Carosi blamed it on size: ''One of the things we did wrong, in retrospect, is that we made Jem an inch taller than Barbie, so that the clothes weren't interchangeable for both.” Another possible problem was that if you didn’t know she was a good girl – that is, if you hadn’t seen the show and learned about her reassuring backstory – Jem looked kind of scary, as if she’d been made up for Halloween instead of a date. Hasbro had counted on the TV show to give the doll mainstream appeal to little girls. It turned out that all the TV show did was give mainstream appeal to Jem as a cartoon character; the doll was on its own. It had succeeded as a cartoon series, but it failed as a marketing tool.

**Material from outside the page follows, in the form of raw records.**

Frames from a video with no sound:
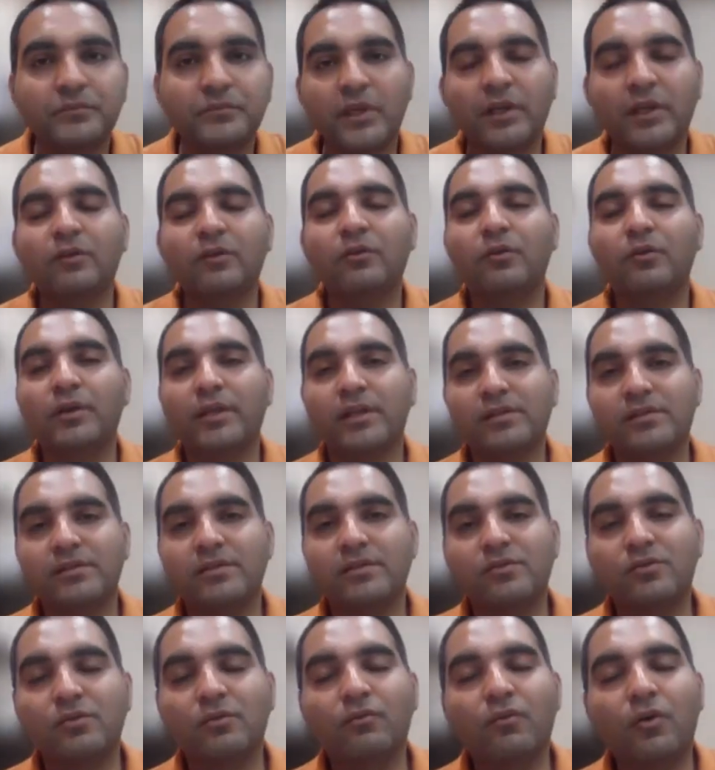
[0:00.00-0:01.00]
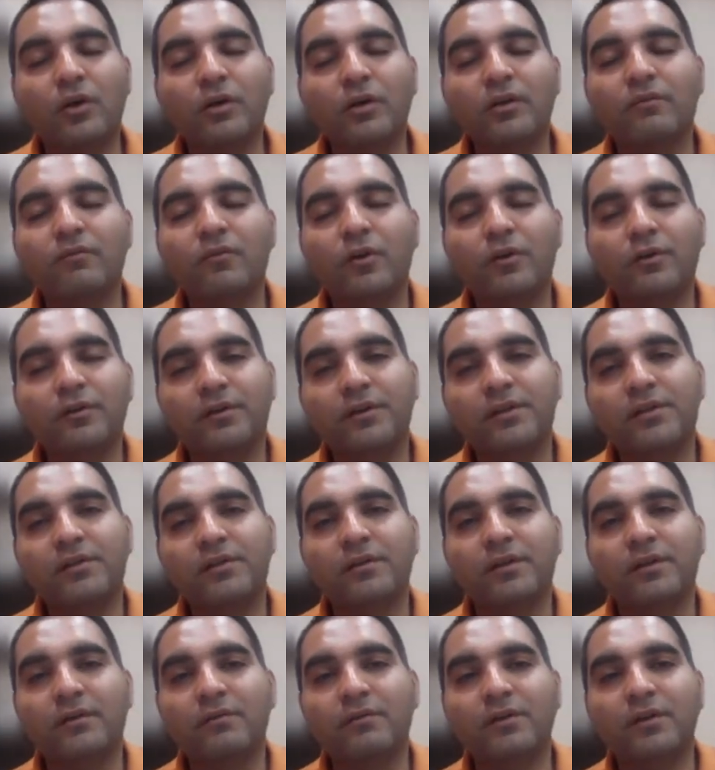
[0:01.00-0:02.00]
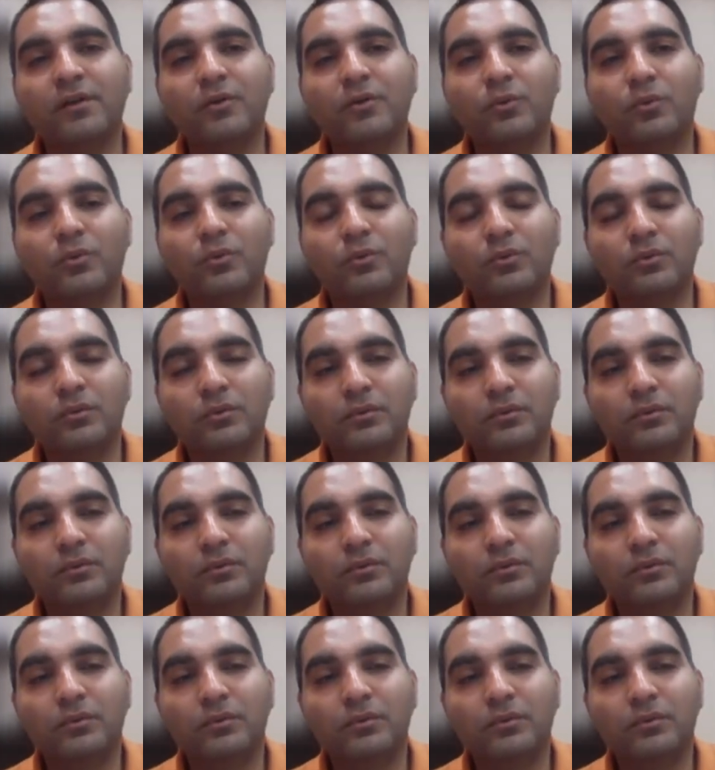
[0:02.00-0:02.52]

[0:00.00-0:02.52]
Ignore test. So what it will do?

And so, in 1988, Hasbro announced that Jem dolls and all associated paraphernalia would be taken off the market. The company turned its attention to a new girls’ doll, Maxie, described by the New York Times as “a fresh-faced high-school girl from California - a sports- and beach-oriented type.” In other words, the punk look was out and wholesomeness was in again. (Maxie didn’t catch on either, but Mattel executives at least paid her the compliment of saying that she was a better doll than Jem ever was.) And Jem became a fixture in remainder bins all over the continent.

But what of the cartoon show? The ratings were still good; girls and even boys were singing the songs; the people who worked on the show were willing to make more episodes. But by the time the toys were off the market, the show had gotten up to the magic number, 65 episodes, and Hasbro had no intention of making any more; they didn’t need any more for syndication profits, and with no toy to sell, there was no benefit, as they saw it, in making more episodes. By the time she wrote the last episode, Marx knew there wouldn’t be any others, and she was able to write it as a sort of makeshift series finale (with one of Jerrica’s adorable orphan charges finding her long-lost father). And then, nothing. Jem, a successful, well-regarded show, had been cancelled not because it failed to pull in the advertisers, because it failed as an advertisement in and of itself.

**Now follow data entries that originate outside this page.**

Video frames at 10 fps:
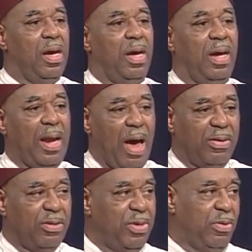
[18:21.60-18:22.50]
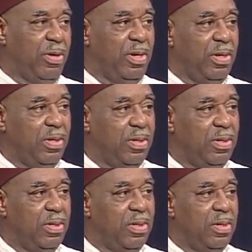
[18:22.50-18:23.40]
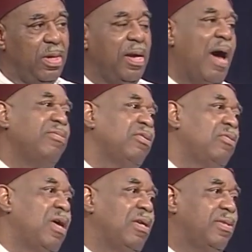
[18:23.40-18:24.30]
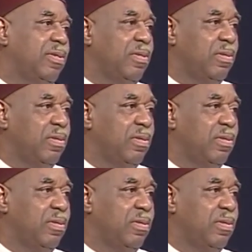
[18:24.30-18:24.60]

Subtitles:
and our community and outdo us.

While what happened to Jem was the most spectacular example of marketing problems taking precedence over ratings success, it happened elsewhere, too. To a certain extent it even happened with He-Man. Mattel launched a spinoff series about He-Man’s sister, She-Ra: Princess of Power, to promote a new line of girl-oriented action toys. The show was a mild success, but the toys were not, and the show faded away with the toys. Moreover, with Filmation having taken most of the He-Man staff off that show to work on the spinoff, the success of He-Man started to wane, and with it, the success of the Mattel toys (and He-Man was one of the few cases of a show that really demonstrably helped to sell the toys it was based on). So when Mattel got burned by its rush to promote new toys, Filmation wound up losing one big hit series and one mildly successful one. The company never really recovered, though there was one more Mattel-Filmation collaboration, Bravestarr, featuring a toy that was described as “A sort of sci-fi Western, featuring a Native American space sheriff.” It flopped.

1 comment:

  1. I remember the first time I saw JEM. I was astonished because another show was eliminated to run this one. Five minutes later, I was just amazed. 22 years later I am still amazed. I will be in the future. I developed all my talents trying to reach Jem stuff: music, painting, tailoring, writting. So, I think this is one of those cases were a real positive influence can reach a child and mark it for the rest of his life. I am greatful for that.